■ **EXERCISE INPUTS**

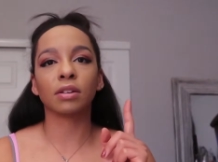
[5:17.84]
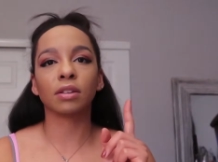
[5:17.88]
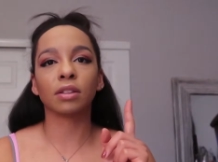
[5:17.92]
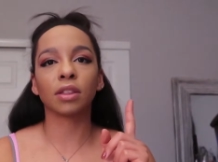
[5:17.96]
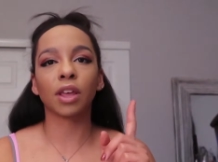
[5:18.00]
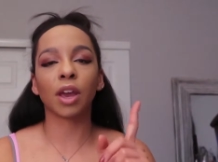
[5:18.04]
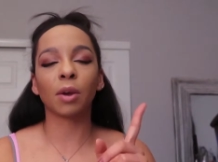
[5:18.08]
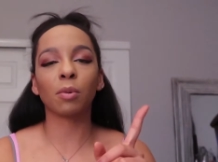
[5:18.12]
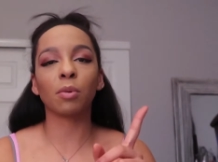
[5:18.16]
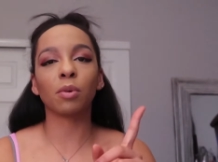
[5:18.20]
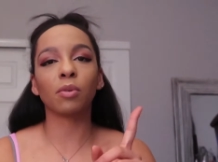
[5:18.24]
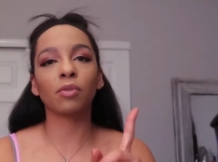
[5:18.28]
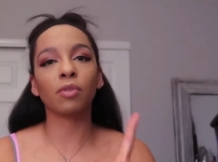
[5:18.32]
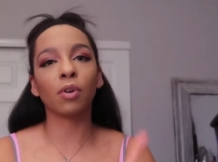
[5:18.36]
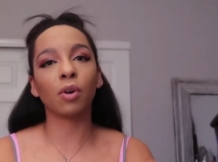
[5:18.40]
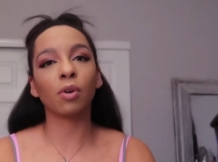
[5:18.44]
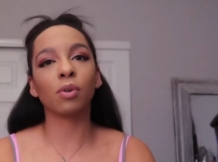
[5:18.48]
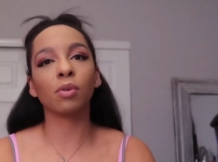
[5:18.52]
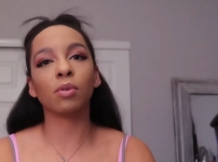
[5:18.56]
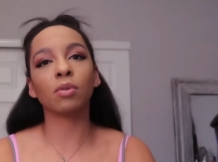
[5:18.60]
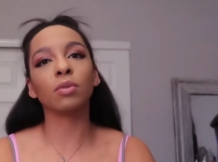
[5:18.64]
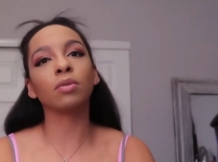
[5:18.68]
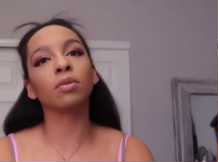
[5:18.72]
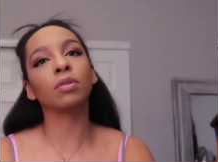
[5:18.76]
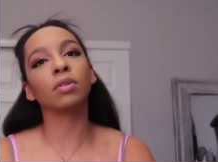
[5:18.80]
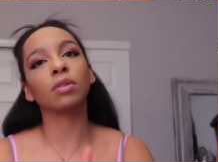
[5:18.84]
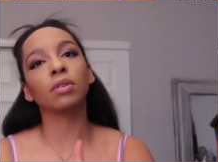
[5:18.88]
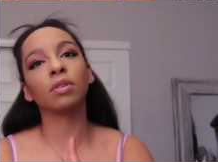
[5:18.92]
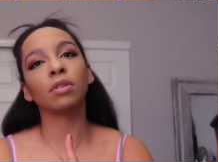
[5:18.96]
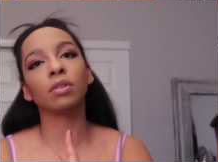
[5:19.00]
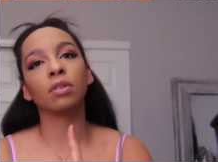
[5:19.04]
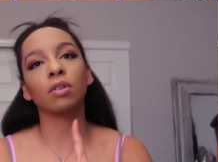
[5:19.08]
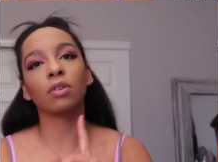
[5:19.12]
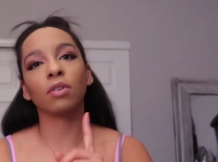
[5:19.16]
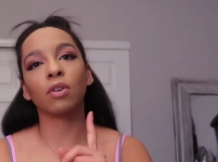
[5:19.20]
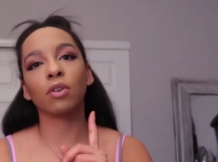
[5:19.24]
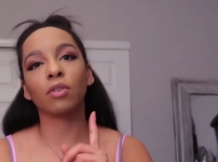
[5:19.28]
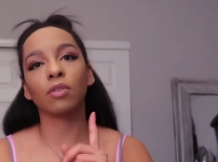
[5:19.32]
they will vote
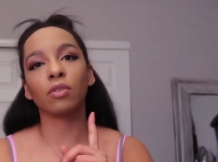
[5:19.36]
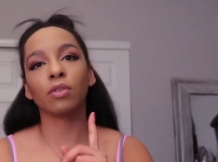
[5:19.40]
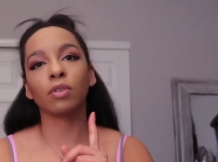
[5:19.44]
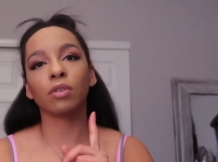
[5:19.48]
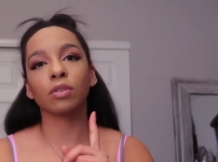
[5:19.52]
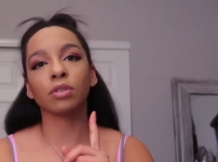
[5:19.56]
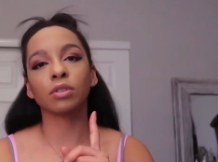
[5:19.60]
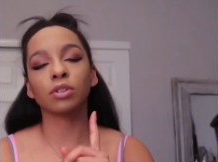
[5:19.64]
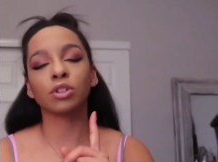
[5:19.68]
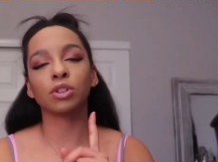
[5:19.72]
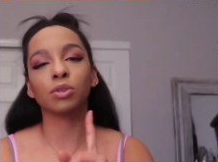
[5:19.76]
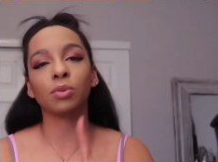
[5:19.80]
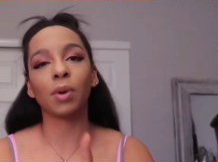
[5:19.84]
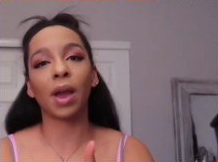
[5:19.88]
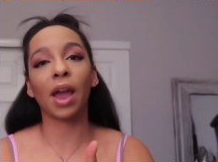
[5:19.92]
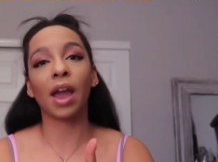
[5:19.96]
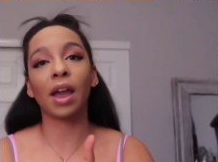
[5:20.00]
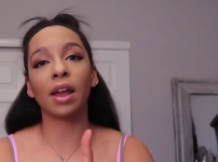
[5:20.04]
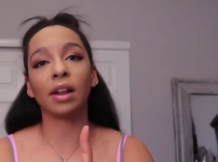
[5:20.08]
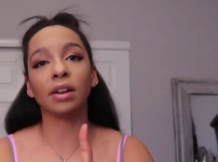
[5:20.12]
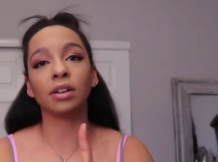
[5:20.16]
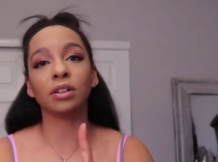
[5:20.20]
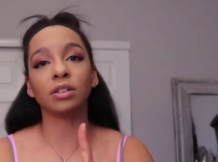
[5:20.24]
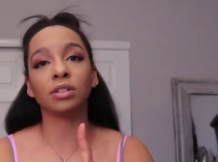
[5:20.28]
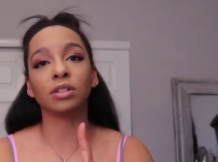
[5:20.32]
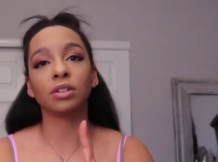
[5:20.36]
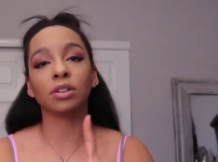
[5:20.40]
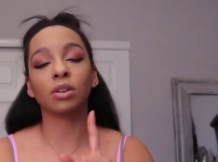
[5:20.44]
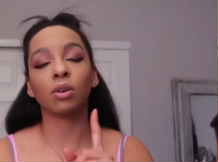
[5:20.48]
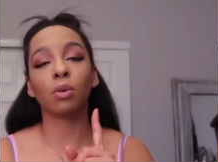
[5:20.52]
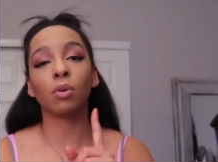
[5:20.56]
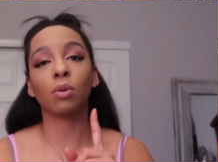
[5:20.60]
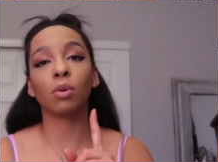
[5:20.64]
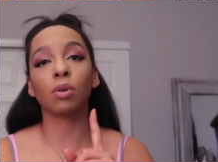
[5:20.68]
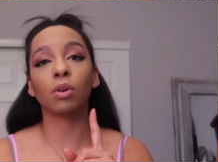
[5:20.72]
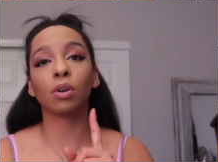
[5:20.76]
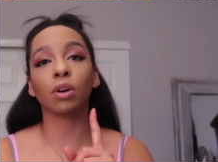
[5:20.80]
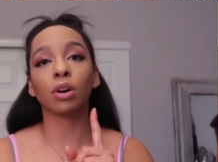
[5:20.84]
to end
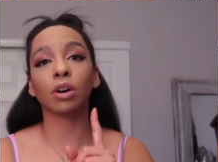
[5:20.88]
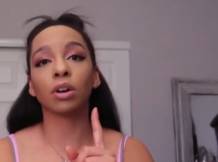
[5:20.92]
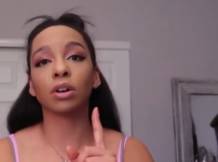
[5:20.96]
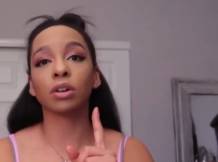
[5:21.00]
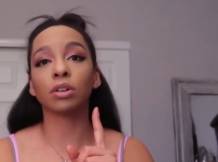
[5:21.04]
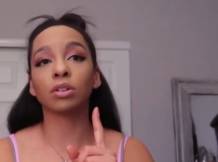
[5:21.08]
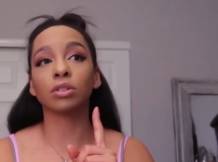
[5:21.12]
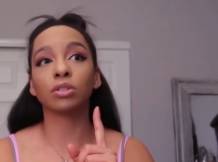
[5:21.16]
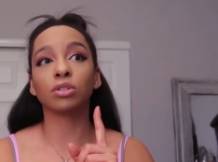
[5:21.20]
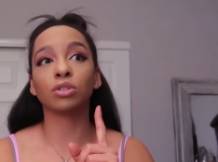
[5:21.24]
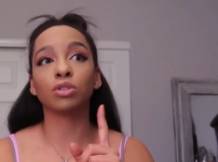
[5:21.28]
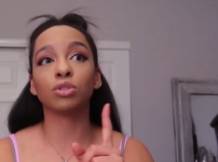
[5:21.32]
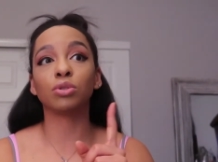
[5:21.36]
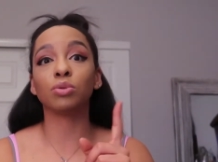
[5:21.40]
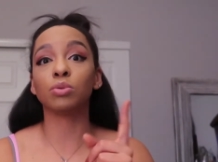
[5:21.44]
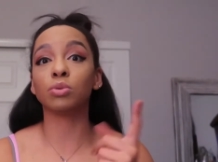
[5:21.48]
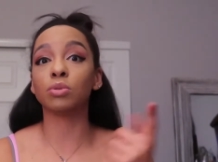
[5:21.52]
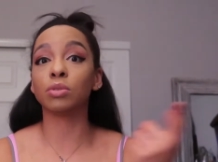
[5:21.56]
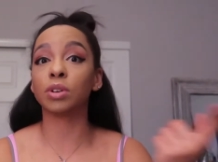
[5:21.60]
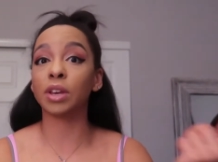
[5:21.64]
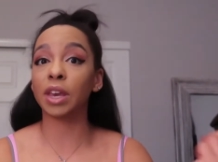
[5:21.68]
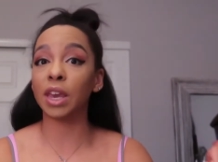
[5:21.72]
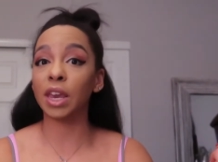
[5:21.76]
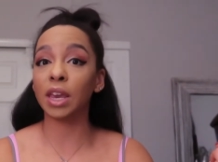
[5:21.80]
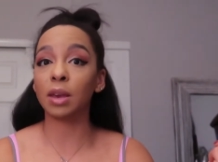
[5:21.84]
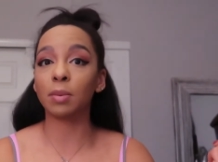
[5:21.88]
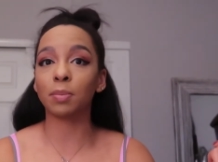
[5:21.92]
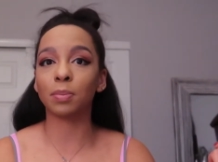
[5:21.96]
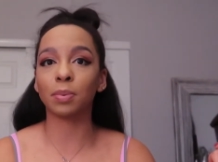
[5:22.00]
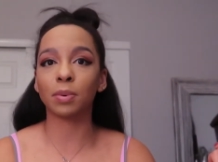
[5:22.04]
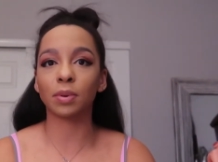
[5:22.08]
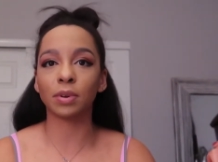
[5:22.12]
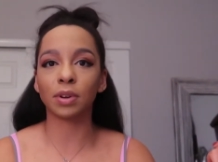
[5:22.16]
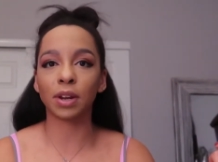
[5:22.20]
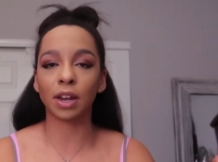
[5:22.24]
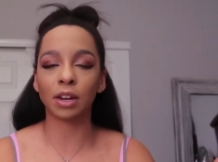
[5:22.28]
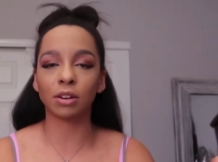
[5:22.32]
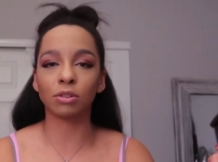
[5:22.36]
or to keep
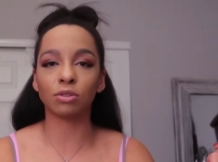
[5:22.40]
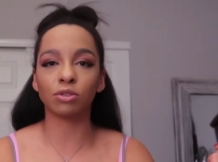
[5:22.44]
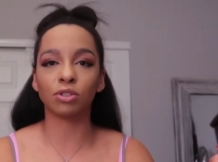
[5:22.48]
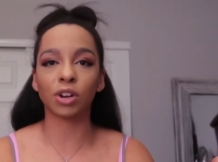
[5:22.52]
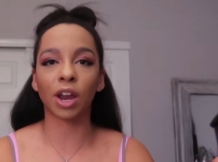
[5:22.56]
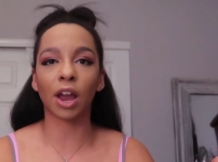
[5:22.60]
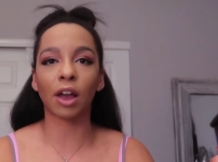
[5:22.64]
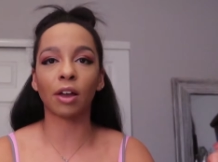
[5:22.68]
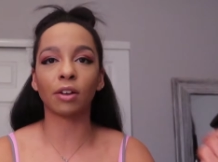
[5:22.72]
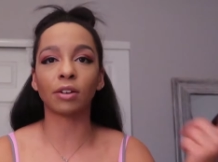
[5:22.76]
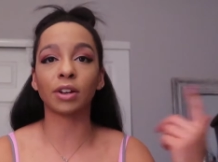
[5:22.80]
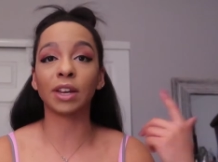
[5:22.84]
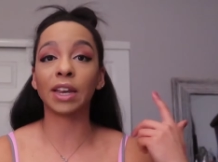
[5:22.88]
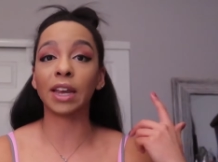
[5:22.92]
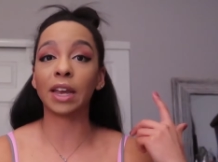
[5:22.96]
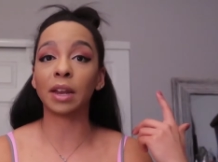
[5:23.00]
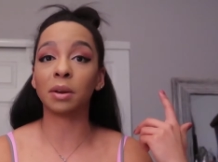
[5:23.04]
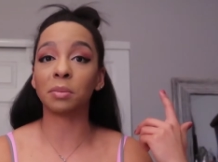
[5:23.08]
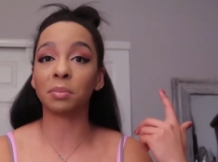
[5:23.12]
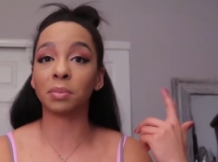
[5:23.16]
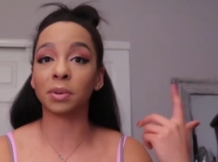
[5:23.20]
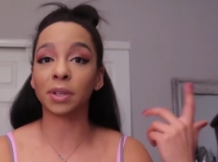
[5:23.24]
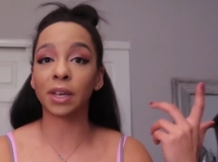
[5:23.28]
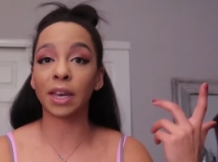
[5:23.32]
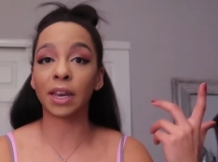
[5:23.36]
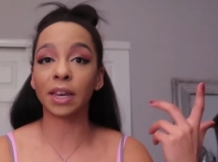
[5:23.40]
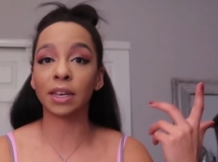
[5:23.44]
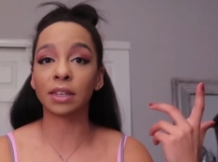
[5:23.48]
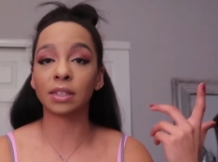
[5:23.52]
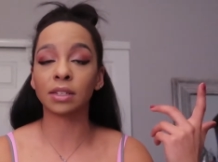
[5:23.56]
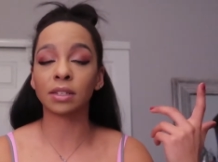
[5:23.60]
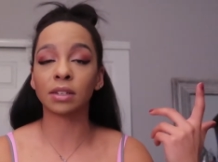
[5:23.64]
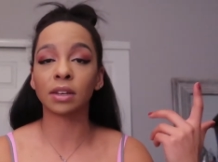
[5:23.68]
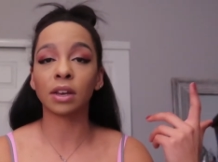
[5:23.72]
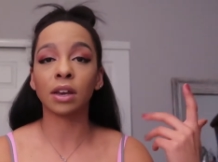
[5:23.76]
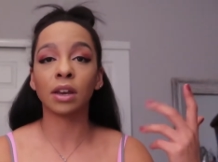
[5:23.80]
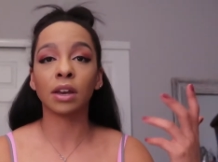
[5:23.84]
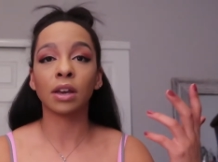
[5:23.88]
net neutrality in
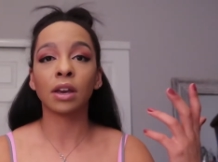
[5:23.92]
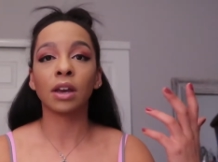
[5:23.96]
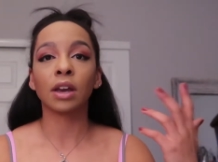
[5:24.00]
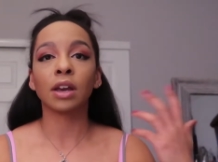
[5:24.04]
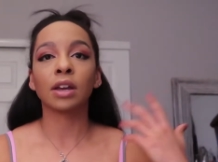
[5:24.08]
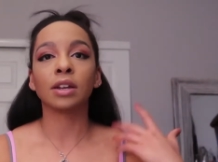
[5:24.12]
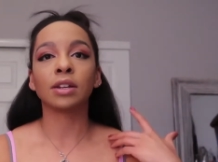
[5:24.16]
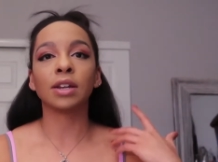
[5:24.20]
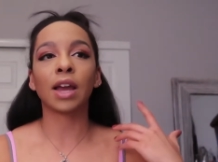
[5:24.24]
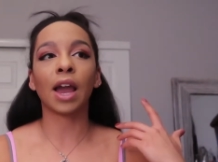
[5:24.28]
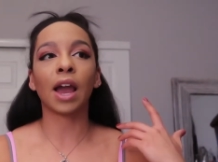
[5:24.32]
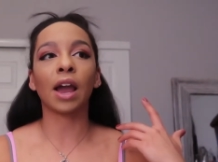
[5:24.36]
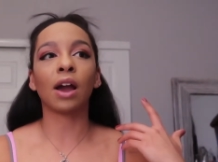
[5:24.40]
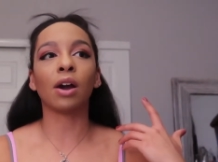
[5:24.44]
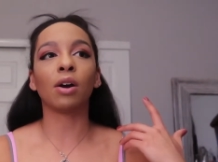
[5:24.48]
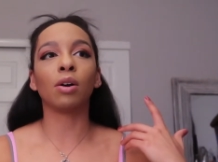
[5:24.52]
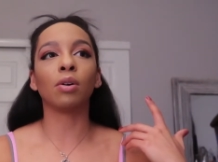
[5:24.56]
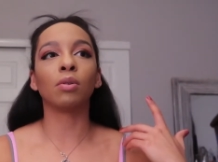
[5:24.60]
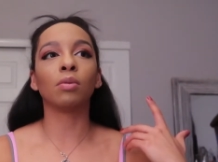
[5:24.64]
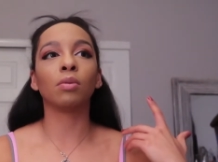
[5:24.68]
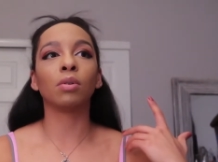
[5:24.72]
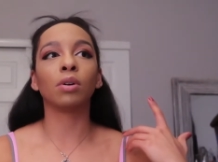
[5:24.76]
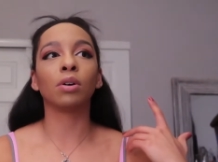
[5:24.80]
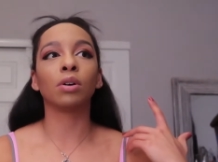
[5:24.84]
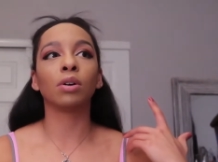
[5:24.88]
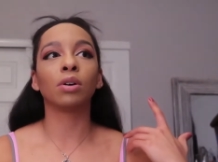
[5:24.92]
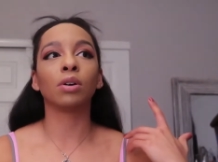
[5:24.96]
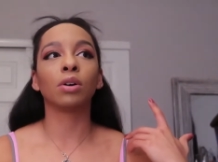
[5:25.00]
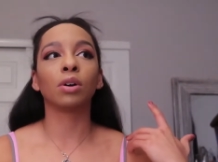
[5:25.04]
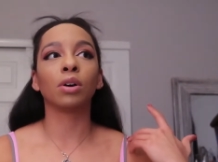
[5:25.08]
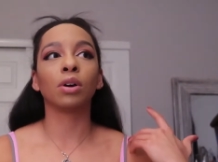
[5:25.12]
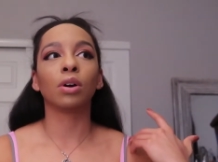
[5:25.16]
place. Now,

■ **REQUIREMENT**
Transcribe each entry exactly, pictures excluded.

■ **EXERCISE RESULT**
[5:17.84]
[5:17.88]
[5:17.92]
[5:17.96]
[5:18.00]
[5:18.04]
[5:18.08]
[5:18.12]
[5:18.16]
[5:18.20]
[5:18.24]
[5:18.28]
[5:18.32]
[5:18.36]
[5:18.40]
[5:18.44]
[5:18.48]
[5:18.52]
[5:18.56]
[5:18.60]
[5:18.64]
[5:18.68]
[5:18.72]
[5:18.76]
[5:18.80]
[5:18.84]
[5:18.88]
[5:18.92]
[5:18.96]
[5:19.00]
[5:19.04]
[5:19.08]
[5:19.12]
[5:19.16]
[5:19.20]
[5:19.24]
[5:19.28]
[5:19.32]
they will vote
[5:19.36]
[5:19.40]
[5:19.44]
[5:19.48]
[5:19.52]
[5:19.56]
[5:19.60]
[5:19.64]
[5:19.68]
[5:19.72]
[5:19.76]
[5:19.80]
[5:19.84]
[5:19.88]
[5:19.92]
[5:19.96]
[5:20.00]
[5:20.04]
[5:20.08]
[5:20.12]
[5:20.16]
[5:20.20]
[5:20.24]
[5:20.28]
[5:20.32]
[5:20.36]
[5:20.40]
[5:20.44]
[5:20.48]
[5:20.52]
[5:20.56]
[5:20.60]
[5:20.64]
[5:20.68]
[5:20.72]
[5:20.76]
[5:20.80]
[5:20.84]
to end
[5:20.88]
[5:20.92]
[5:20.96]
[5:21.00]
[5:21.04]
[5:21.08]
[5:21.12]
[5:21.16]
[5:21.20]
[5:21.24]
[5:21.28]
[5:21.32]
[5:21.36]
[5:21.40]
[5:21.44]
[5:21.48]
[5:21.52]
[5:21.56]
[5:21.60]
[5:21.64]
[5:21.68]
[5:21.72]
[5:21.76]
[5:21.80]
[5:21.84]
[5:21.88]
[5:21.92]
[5:21.96]
[5:22.00]
[5:22.04]
[5:22.08]
[5:22.12]
[5:22.16]
[5:22.20]
[5:22.24]
[5:22.28]
[5:22.32]
[5:22.36]
or to keep
[5:22.40]
[5:22.44]
[5:22.48]
[5:22.52]
[5:22.56]
[5:22.60]
[5:22.64]
[5:22.68]
[5:22.72]
[5:22.76]
[5:22.80]
[5:22.84]
[5:22.88]
[5:22.92]
[5:22.96]
[5:23.00]
[5:23.04]
[5:23.08]
[5:23.12]
[5:23.16]
[5:23.20]
[5:23.24]
[5:23.28]
[5:23.32]
[5:23.36]
[5:23.40]
[5:23.44]
[5:23.48]
[5:23.52]
[5:23.56]
[5:23.60]
[5:23.64]
[5:23.68]
[5:23.72]
[5:23.76]
[5:23.80]
[5:23.84]
[5:23.88]
net neutrality in
[5:23.92]
[5:23.96]
[5:24.00]
[5:24.04]
[5:24.08]
[5:24.12]
[5:24.16]
[5:24.20]
[5:24.24]
[5:24.28]
[5:24.32]
[5:24.36]
[5:24.40]
[5:24.44]
[5:24.48]
[5:24.52]
[5:24.56]
[5:24.60]
[5:24.64]
[5:24.68]
[5:24.72]
[5:24.76]
[5:24.80]
[5:24.84]
[5:24.88]
[5:24.92]
[5:24.96]
[5:25.00]
[5:25.04]
[5:25.08]
[5:25.12]
[5:25.16]
place. Now,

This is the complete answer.